Let me bring up again this post of mine (with some rewording) because it has been overlooked in the other thread I’ve started.
I’m into Sola Scriptura these past few weeks. As I’ve read in another forum, a Credobaptist explained that Sola Scriptura does not deny the role of the Church and is even vital for Scripture interpretation. This is exactly what he said:
Those who claim that we believe that the church has no value and ISN’T instrumental in teaching Scripture are wrong. The church is the pillar and foundation of the truth and this “community of God” is instrumental in keeping us in check with the rest of the Christian community.
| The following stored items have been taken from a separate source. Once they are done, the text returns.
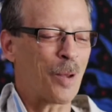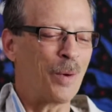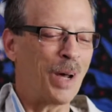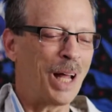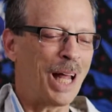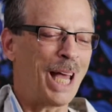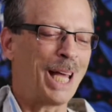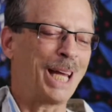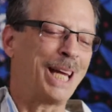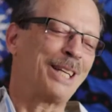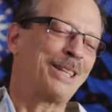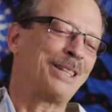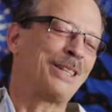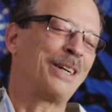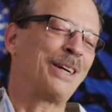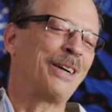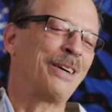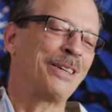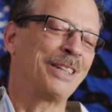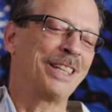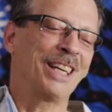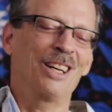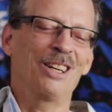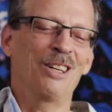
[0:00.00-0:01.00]
well, I got
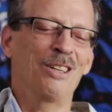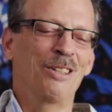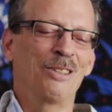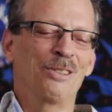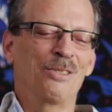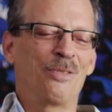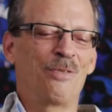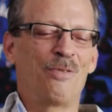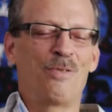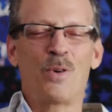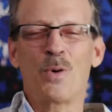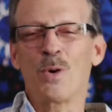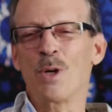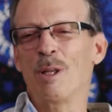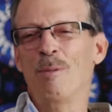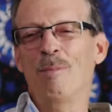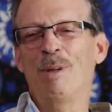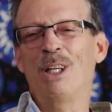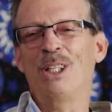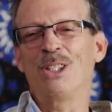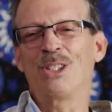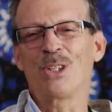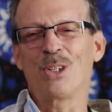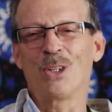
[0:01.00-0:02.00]
there, 40
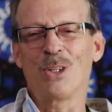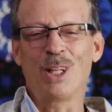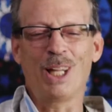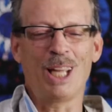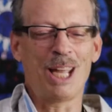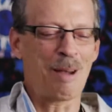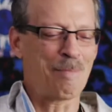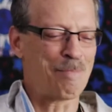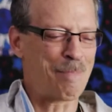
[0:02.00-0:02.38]
minutes early.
The church is the “interpreter” of Scripture, but the interpretation ISN’T relegated to certain men WITHIN the church.
and then a Catholic, who of course disagrees with Sola Scriptura, attempted to negate this by trying to ask which “Church” is it – is it the Arminian or Calvinist, who aer both having doctrinal or “soteriological” (to borrow the Baptist’s words) differences:
Ah yes of course, now the church has value. Great. Which church? The reformation churches? Which reformation church? Cite one. Would it be the same ‘reformed’ church that spawned two diametrically opposed doctrines side by side like arminianism and calvinism? Which church now is the correct interpreter - the arminian or calvinist? And how does this square with your belief in the right of private interpretation of scripture? Which takes precedence - the CHURCH OR YOUR PRIVATE INTERPRETATION OF SCRIPTURE?
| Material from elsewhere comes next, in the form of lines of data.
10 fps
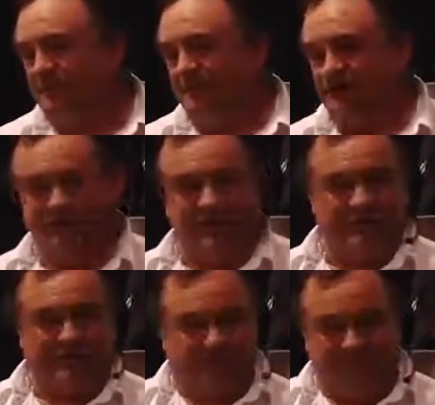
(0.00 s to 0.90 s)
So
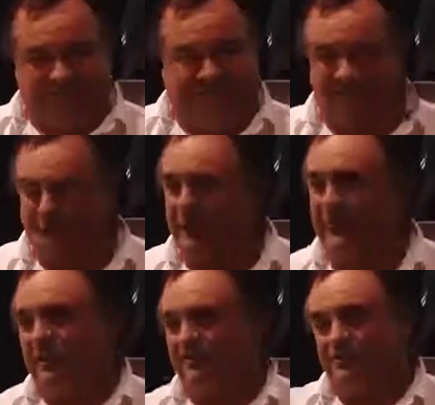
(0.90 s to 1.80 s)
there's a vast
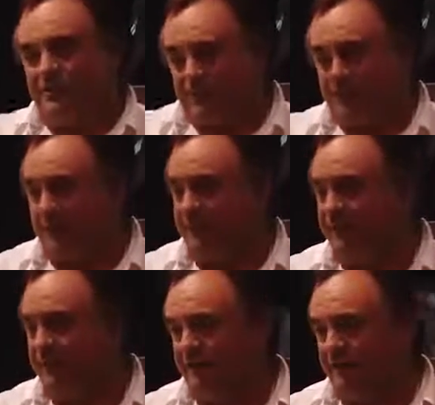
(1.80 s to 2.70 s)
range of
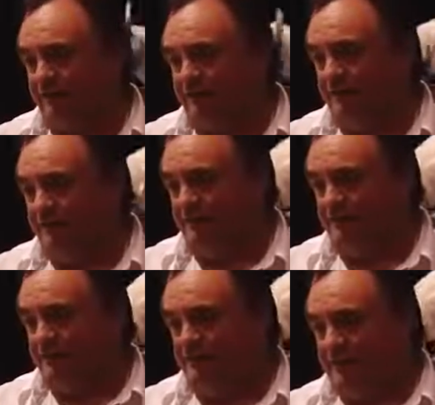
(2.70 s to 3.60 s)
substrate there.
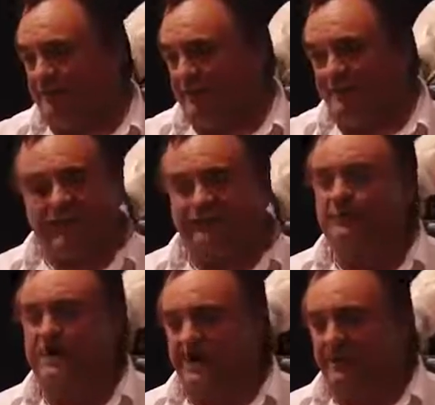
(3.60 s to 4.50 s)
It
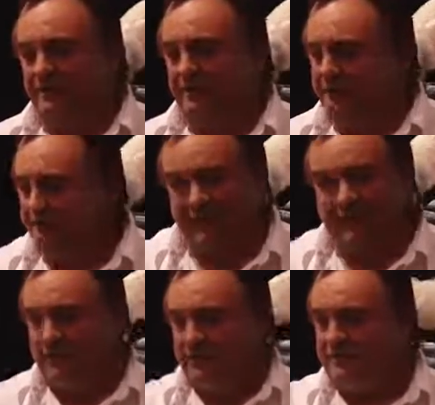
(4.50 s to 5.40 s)
doesn't matter. It
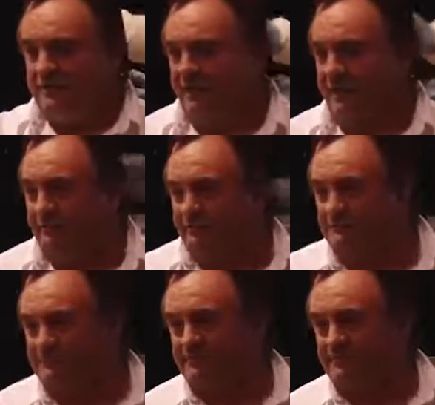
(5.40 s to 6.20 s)
pregnates the same.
I think the Catholic’s point is quite clear on this: if Sola Scriptura is actually true, then why does it produce two groups having doctrinal or “soteriological” differences? or how could two groups, or denominations, arrive with different set of doctrines but at the same time adhering to only one principle (Sola Scriptura) which “pre-determined” it? (not sure about the word “predetermined”, I used it because Sola Scriptura teaches that all things regarding salvation, doctrine, and Christian way of life, are taught clearly in the bible, at least that’s what the Baptist said. This, I believe is the “root” of all their doctrines. Protestants first adhere to Sola Scriptura to come up with their doctrines)
this is what the Baptist has to say:
Also, of course, this is written under the assumption that [this Catholic]'s church is the true church and that his concept of the church is the correct one. Needless to say, I reject his concept of the church and reject his assumption that the Roman Catholic Church is the true church. Now that we got that out of the way, I want the reader to notice how he removes the concept of Sola Scriptura as I (the adherent) explained it and then reinterprets it to fit what he (the non-adherent) wants to believe about it. Further, he brings up a scenario which has been refuted before. [He] wants to make SS collapse by bringing up two factions within Protestantism that differ soteriologically. He thinks that this refutes what SS teaches. The Arminian and the Calvinist would both agree on the five Solas of the Reformation: Sola Gratia (by grace alone), Sola Fide (by faith alone), Sola Scriptura (by Scripture alone), Sola Christus (in Christ alone), and Soli Deo Gloria (Glory to God alone). They recognize and do not ignore how they differ on soteriologies, but only in the sense of how it is brought about. Yet, regardless of this difference they agree on the bottom line, that Scripture alone is sufficient in discussing this issue and, thus, we work with the goal of understanding it further, but the Arminian and Calvinist agree that it is salvation is bought about by the grace of God through faith alone. This is what truly saves and not our soteriological differences.
That last part of his statement is disturbing me up until now. I’m still having the impression that this particular guy is telling me just what I’ve stated in my other thread: That for the non-Catholic Christians who are adherents of Sola Scriptura, what “truly saves” is “the grace of God through faith alone” and not the doctrinal/soteriological differences.
I think he has it the reverse: having doctrinal differences with other denominations does not matter, bottomline is, we agree on that one principle that is Sola Sciptura.
but, is that really true? how valid is that?
this led me into asking in my previous thread: if doctrinal differences really don’t matter bec. it is not that that will save us but faith in Jesus, then why don’t they just join us at Mass? Come, participate in the Eucharist. Agree with the Papacy or Infallibility or Immaculate Conception. It doesn’t matter, right? so long as all of us have faith in Jesus, then we’re safe. doctrinal differences do not come in place.
What he’s telling me is yes, there are differences, “we’re working on it,” but “faith alone” first! Well isn’t that what has brought them (including this Baptist with other Sola Scriptura adherents) to soteriological differences in the first place? By all the more focusing on “faith in Jesus” rather than “who Jesus is and what He teaches”? (and up to this point I would like to ask: who’s really making it a “dichotomy” here, is it me or our Protestant brothers?)
Still quite don’t get what our Protestant brethren are saying here. If doctrinal differences do not “truly” save, why “work with the goal of understanding it further”?
For those Protestants (adhering to SS) and also Catholics who understand the Baptist better than me, then perhaps you could point out to me what I’m missing.